Büffeln am Nachmittag - Eltern investieren viel in Nachhilfe
Hameln/dpa. - Angestrengt lösen die fünf Siebtklässler die Rechenaufgaben an der Tafel. Ein leises Stöhnen geht durch den Raum - nach sieben Stunden Unterricht wird in der privaten Nachhilfeschule «Studienkreis» in Hameln weitergebüffelt: Nachhilfe ist gefragt wie nie.
Elf ausgebildete Lehrer, noch aktiv oder bereits pensioniert, helfen in der Zweigstelle in Südniedersachsen Kindern und Jugendlichen bei Klausurvorbereitungen, Problemfächern oder den Hausaufgaben. Selbst Grundschüler nehmen vermehrt die Unterstützung am Nachmittag in Anspruch. Rund 930 000 Schüler in Deutschland erhalten laut Bundesverband Nachhilfe- und Nachmittagsschulen (VNN) Nachhilfeunterricht. Davon besuchen circa 300 000 Kinder private Bildungs-Einrichtungen, der Rest lässt sich privat von Lehrern, älteren Schülern oder Studenten helfen. Dagmar Gabcke, die Leiterin des «Studienkreises» in Hameln, sieht als Grund für die stete Nachfrage: «Die Arbeitsmarktsituation macht vielen Eltern Angst - und zwar zu Recht. Sie wollen ihr Kind unterstützen, können das aber oftmals gar nicht selbst leisten.»
Richard Lauenstein, Sprecher der Gewerkschaft Erziehung und Wissenschaft (GEW), macht den Staat mitverantwortlich: «Die Politik hat einfach Jahre in Kauf genommen, dass die öffentlichen Einrichtungen nicht so effizient sind, wie sie sein sollten.» Die Verhältnisse seien so, dass gerade Schüler, die mehr Förderung und Unterstützung benötigen, diese in der Schule nicht bekommen.

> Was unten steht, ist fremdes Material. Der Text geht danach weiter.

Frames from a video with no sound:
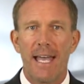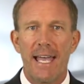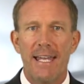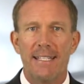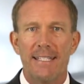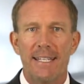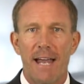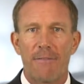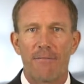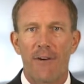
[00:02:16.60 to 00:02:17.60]
It is
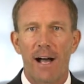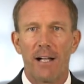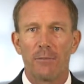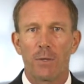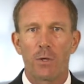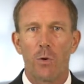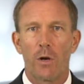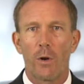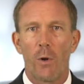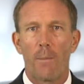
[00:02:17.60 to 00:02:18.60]
never filed,
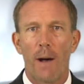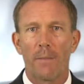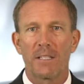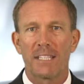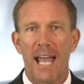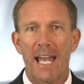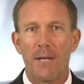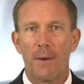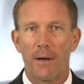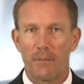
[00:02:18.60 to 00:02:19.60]
recorded, or published
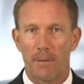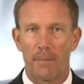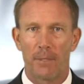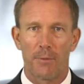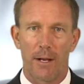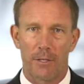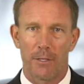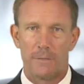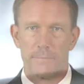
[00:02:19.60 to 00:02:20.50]
anywhere as public record.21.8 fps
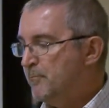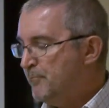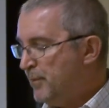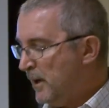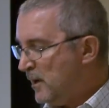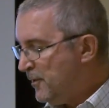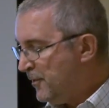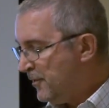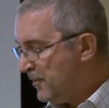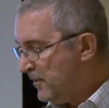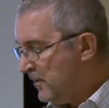
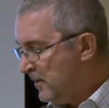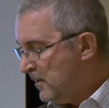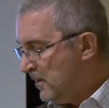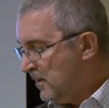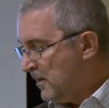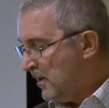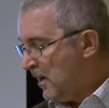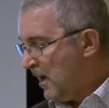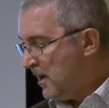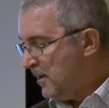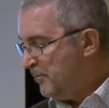both
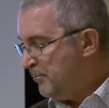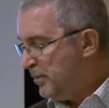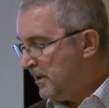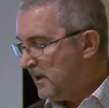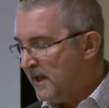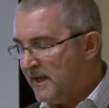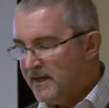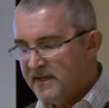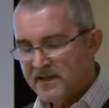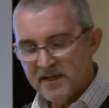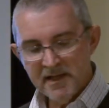
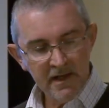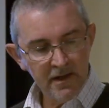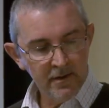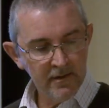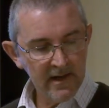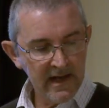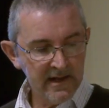Palladio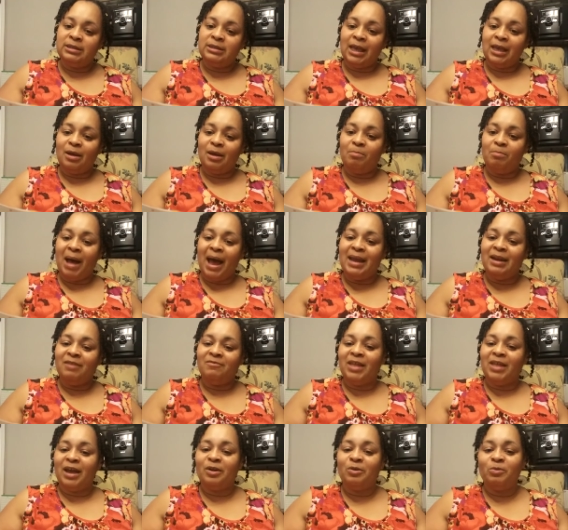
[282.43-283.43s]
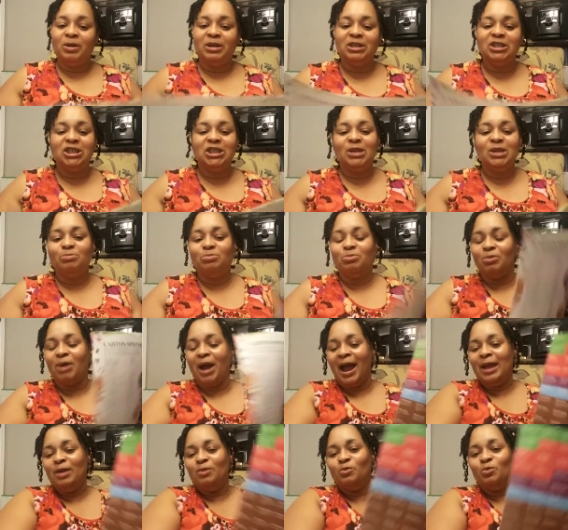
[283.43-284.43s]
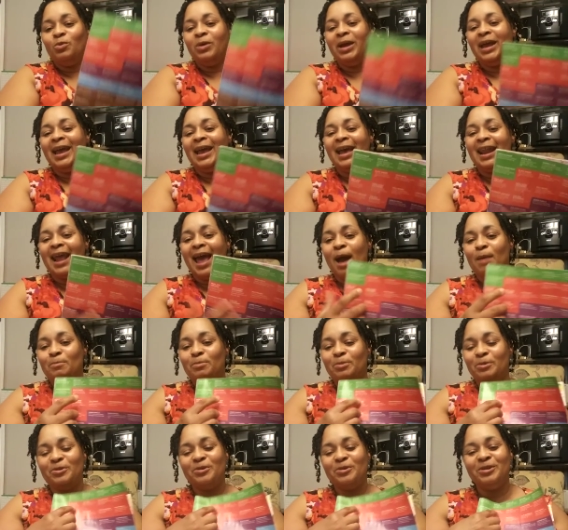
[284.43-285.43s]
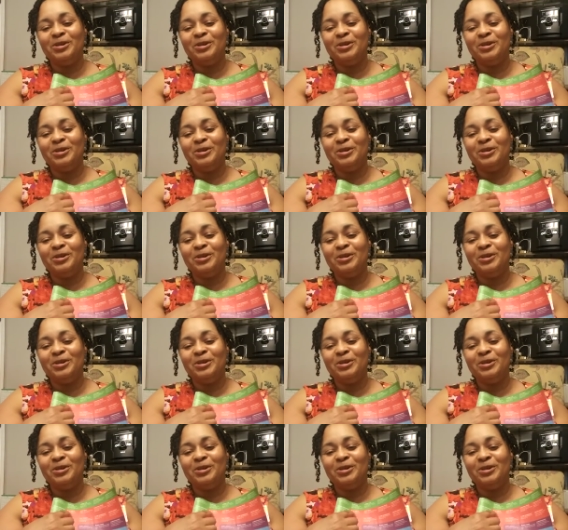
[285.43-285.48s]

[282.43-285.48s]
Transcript: Take a bite of that crunchy, bright red apple.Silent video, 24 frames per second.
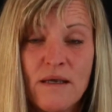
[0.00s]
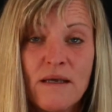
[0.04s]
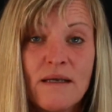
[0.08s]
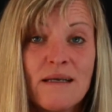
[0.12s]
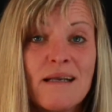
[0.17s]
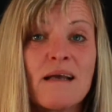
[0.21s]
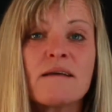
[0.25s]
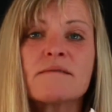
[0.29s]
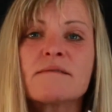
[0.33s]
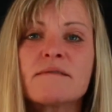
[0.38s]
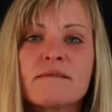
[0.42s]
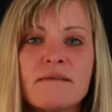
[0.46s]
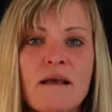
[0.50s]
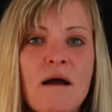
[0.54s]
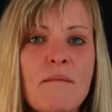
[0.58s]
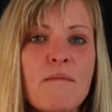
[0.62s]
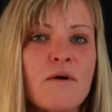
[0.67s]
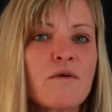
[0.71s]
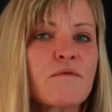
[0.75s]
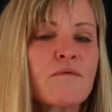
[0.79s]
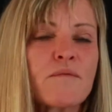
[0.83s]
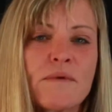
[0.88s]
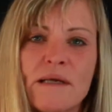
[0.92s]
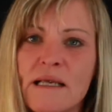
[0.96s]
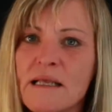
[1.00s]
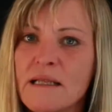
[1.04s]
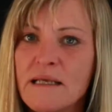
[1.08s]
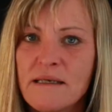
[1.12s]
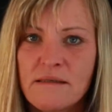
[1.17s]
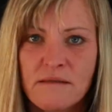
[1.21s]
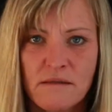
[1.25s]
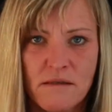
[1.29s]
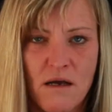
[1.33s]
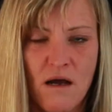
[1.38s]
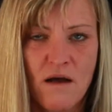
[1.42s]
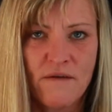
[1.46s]
Now, some are really
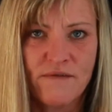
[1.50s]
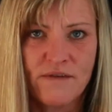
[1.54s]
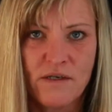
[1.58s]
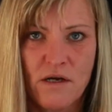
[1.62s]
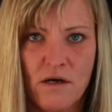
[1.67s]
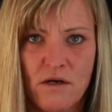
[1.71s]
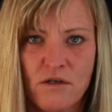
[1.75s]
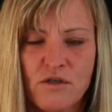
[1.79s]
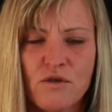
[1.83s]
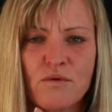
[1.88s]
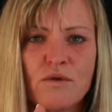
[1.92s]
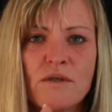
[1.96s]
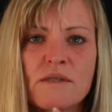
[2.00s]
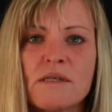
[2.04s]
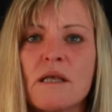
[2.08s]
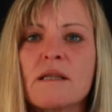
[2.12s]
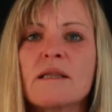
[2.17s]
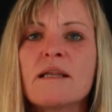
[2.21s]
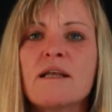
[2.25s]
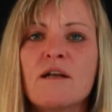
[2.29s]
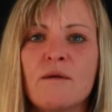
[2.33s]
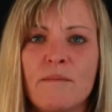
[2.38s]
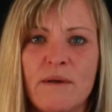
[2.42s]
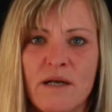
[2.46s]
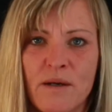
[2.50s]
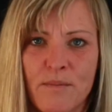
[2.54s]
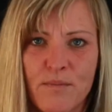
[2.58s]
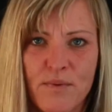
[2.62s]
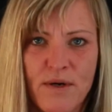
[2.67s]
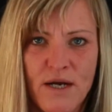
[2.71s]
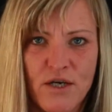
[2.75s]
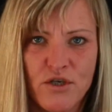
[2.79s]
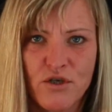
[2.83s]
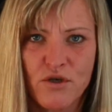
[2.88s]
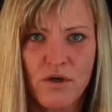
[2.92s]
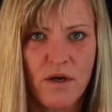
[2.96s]
soft dogs, so just a little bit of
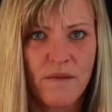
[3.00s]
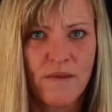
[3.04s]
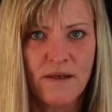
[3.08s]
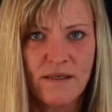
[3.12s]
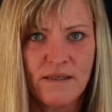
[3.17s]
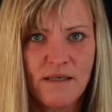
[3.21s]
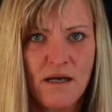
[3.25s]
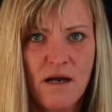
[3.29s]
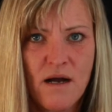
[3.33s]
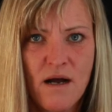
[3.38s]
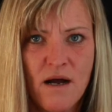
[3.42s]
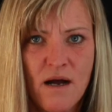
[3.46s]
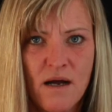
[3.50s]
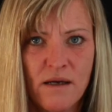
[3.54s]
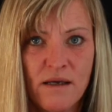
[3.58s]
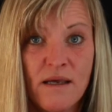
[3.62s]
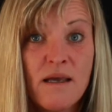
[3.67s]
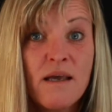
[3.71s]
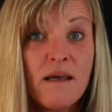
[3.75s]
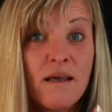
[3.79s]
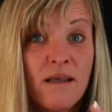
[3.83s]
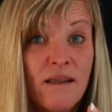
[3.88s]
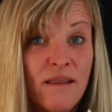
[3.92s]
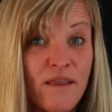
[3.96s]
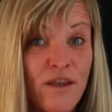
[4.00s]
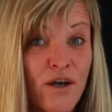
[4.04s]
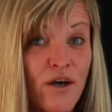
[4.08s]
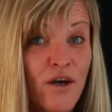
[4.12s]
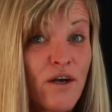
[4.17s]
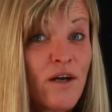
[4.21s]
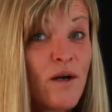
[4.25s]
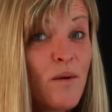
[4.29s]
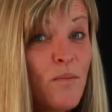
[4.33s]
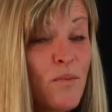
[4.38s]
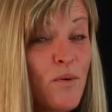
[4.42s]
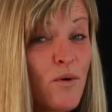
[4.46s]
pressure on the tongue, they're
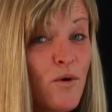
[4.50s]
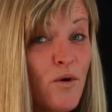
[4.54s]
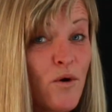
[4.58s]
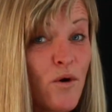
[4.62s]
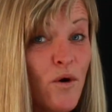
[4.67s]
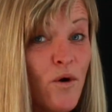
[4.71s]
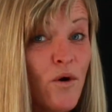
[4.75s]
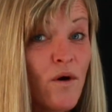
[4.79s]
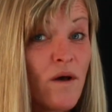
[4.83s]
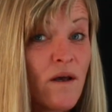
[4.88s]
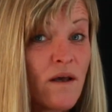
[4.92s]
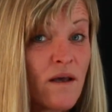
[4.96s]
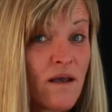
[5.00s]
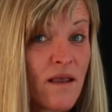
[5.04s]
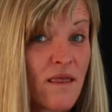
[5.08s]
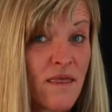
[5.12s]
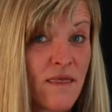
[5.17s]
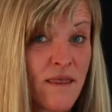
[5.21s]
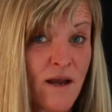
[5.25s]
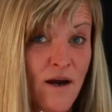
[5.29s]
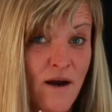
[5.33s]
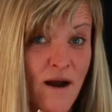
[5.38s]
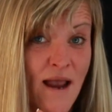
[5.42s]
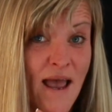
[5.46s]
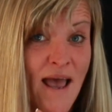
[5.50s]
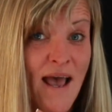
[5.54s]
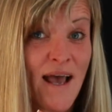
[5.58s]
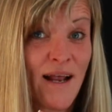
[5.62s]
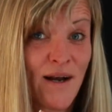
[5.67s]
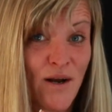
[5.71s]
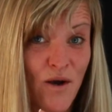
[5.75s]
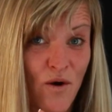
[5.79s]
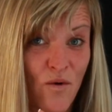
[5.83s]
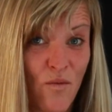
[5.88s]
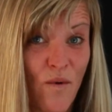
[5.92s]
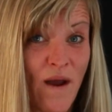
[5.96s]
going to pull their head
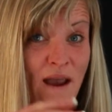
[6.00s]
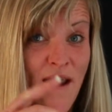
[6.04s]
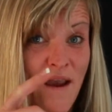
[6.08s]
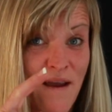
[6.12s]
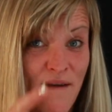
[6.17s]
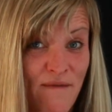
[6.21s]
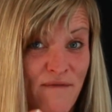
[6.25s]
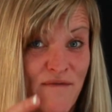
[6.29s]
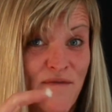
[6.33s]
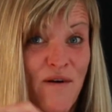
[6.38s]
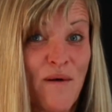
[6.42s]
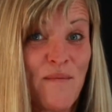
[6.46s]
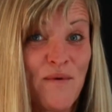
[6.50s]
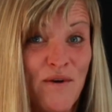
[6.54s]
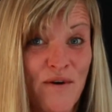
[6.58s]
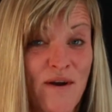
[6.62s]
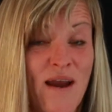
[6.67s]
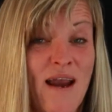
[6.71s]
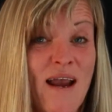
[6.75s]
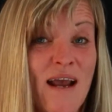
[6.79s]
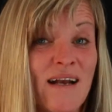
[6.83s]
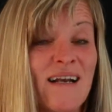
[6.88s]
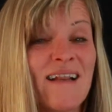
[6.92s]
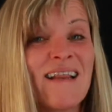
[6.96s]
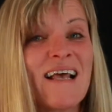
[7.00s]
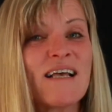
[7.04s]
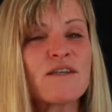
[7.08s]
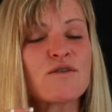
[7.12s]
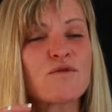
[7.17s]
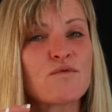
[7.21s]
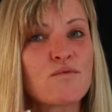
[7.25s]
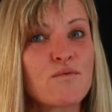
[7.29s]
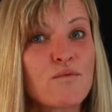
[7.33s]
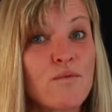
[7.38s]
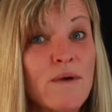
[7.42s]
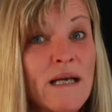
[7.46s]
away from your hand, and that's
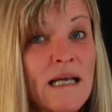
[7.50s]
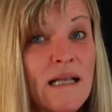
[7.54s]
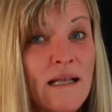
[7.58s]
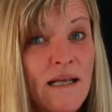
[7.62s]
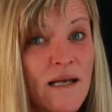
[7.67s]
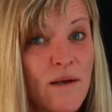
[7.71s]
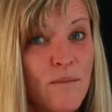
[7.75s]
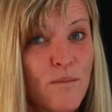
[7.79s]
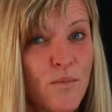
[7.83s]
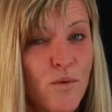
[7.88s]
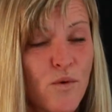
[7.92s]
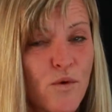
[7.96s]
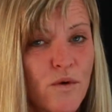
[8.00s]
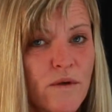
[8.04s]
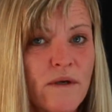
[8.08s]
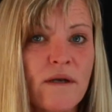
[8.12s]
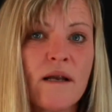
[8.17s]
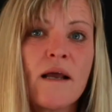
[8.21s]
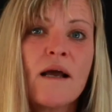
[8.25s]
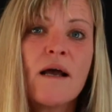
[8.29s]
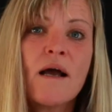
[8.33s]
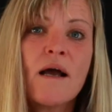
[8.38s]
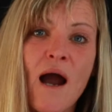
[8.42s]
really important.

Der Druck, einen guten Abschluss zu machen, lastet auf vielen Kindern und Jugendlichen, weiß Wolfgang Weber, Direktor des Hamelner Albert-Einstein-Gymnasiums. Die Ansprüche steigen, die jetzigen Neuntklässler müssen das Abitur bereits nach zwölf Jahren machen, ohne dass der Stoff wesentlich gekürzt wurde. Gleichzeitig besuchen immer mehr Kinder das Gymnasium. Waren im Jahr 2003 noch 145 000 Schüler an niedersächsischen Gymnasien gemeldet, sind es seit der Wiedereingliederung der fünften und sechsten Klasse und durch die steigende Beliebtheit dieser Schulform 2007 schon etwa 225 000.
Dies führt dazu, dass der Druck sich bereits an den Grundschulen erhöht. Ein Vater, der seinen Namen nicht nennen möchte, bringt seine zehnjährige Tochter zweimal in der Woche zum «Studienkreis». «Es fehlt an den Schulen an Niveau und an Fördermöglichkeiten», meint er. «Im Sommer steht die Entscheidung an, zu welcher Schule sie gehen wird. Wir gehen zur Nachhilfe, damit sie den Sprung zum Gymnasium schafft.» Die 16 Nachhilfestunden im Monat kosten ihn 129 Euro. Damit das, außer in Einzelfällen überflüssig wird, «brauchen die Schulen mehr Ressourcen», fordert Lauenstein von der GEW.
Beinahe ein Drittel der Neuanmeldungen an Hamelner Gymnasien sind Schüler mit Realschulempfehlung. Viele Schüler seien an Schulen, an die sie eigentlich nicht gehörten, vermutet Gabcke. «Das hängt auch damit zusammen, dass Eltern in Niedersachsen die freie Wahl haben, auf welche Schule sie ihre Kinder schicken.» Sie kritisiert aber auch die Pädagogen. «Alles steht und fällt mit dem Lehrer. Das Problem ist, dass die einfach nicht überprüft werden.» Ihre Einrichtung besuchten Kinder jeden Alters und jeder Schulform.
Auch Thilo Haverkamp schwitzt an diesem Nachmittag im Nachhilfe- Kurs. «Ich habe Probleme in Mathe», erklärt der 14 Jahre alte Realschüler, «Es ist einfach viel zu viel Stoff, da komme ich nicht mehr mit.» Dennoch hat er den Wunsch, nach der Mittleren Reife noch das Gymnasium zu besuchen.